The `$fhirUser-lookup` custom operation allows {ref}`Firely Auth <firely_auth_index>` to delegate the lookup of a FHIR user (Patient or Practitioner) to Firely Server, rather than performing a plain system-level search itself.

Before Firely Auth 4.6.0, resolving the `fhirUser` claim during {ref}`SSO login <firely_auth_sso>` was done entirely inside Firely Auth by executing a system-level search against Firely Server using name, email, or other parameters derived from the identity provider's claims. This approach had limitations:

- The search results might not be distinct enough to identify a single user.
- The search could not make use of additional data that was available in the SSO claims but not directly mapped to any property on a resource, or a property not covered by a search parameter.

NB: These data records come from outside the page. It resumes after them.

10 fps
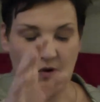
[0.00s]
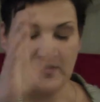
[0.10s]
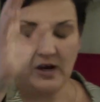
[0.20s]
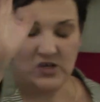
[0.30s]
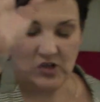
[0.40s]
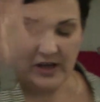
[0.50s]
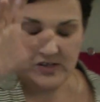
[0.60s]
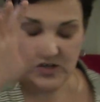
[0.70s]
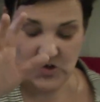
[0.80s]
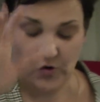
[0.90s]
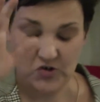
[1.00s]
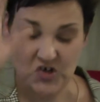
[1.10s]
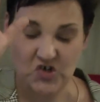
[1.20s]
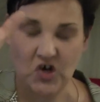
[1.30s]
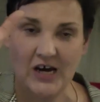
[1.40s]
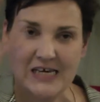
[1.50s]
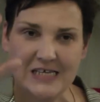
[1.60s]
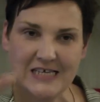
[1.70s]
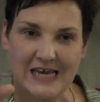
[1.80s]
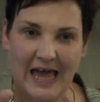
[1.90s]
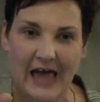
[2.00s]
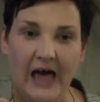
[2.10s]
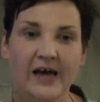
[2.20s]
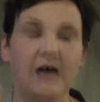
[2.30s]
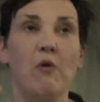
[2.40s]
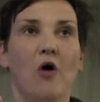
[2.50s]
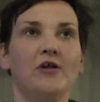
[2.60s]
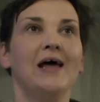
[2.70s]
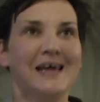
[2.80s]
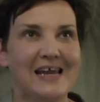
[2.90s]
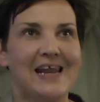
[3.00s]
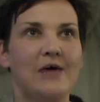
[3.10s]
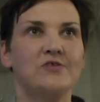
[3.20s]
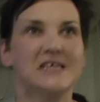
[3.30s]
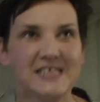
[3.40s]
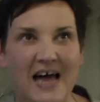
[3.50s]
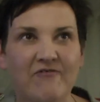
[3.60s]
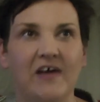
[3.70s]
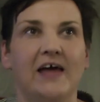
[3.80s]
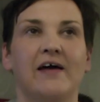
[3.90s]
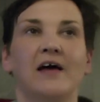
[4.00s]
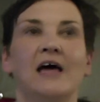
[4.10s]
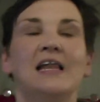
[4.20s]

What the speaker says: with Nigel Huddlestone, just trying to get, come on, get it out, let's have it.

Starting with **Firely Auth 4.6.0**, Firely Auth checks the server's `CapabilityStatement` for the `$fhirUser-lookup` operation. If the operation is advertised, Firely Auth forwards the lookup to the server via this operation. If the operation is *not* present in the `CapabilityStatement`, Firely Auth falls back to the previous plain search behavior.

## How it works

The high-level flow when `$fhirUser-lookup` is enabled depends on how the user signs in.

### SSO users

1. Firely Auth receives claims from the external identity provider.
2. The `FhirUserLookupClaimsMapping` configuration in Firely Auth converts the relevant claims into FHIR search parameters (see {ref}`firely_auth_settings_externalidp`).
3. Firely Auth calls `POST [base]/$fhirUser-lookup` on Firely Server, passing a `Parameters` resource containing the search parameters.
4. Firely Server (via the plugin described below) converts those parameters into a system-level search and returns the matching resource.
5. Firely Auth derives the `fhirUser` claim from the resource type and ID of the returned resource.

### Locally created users

1. Firely Auth uses the locally stored user information, such as name and email, to construct FHIR search parameters.
2. Firely Auth calls `POST [base]/$fhirUser-lookup` on Firely Server, passing a `Parameters` resource containing those search parameters.
3. Firely Server (via the plugin described below) converts those parameters into a system-level search and returns the matching resource.
4. Firely Auth derives the `fhirUser` claim from the resource type and ID of the returned resource.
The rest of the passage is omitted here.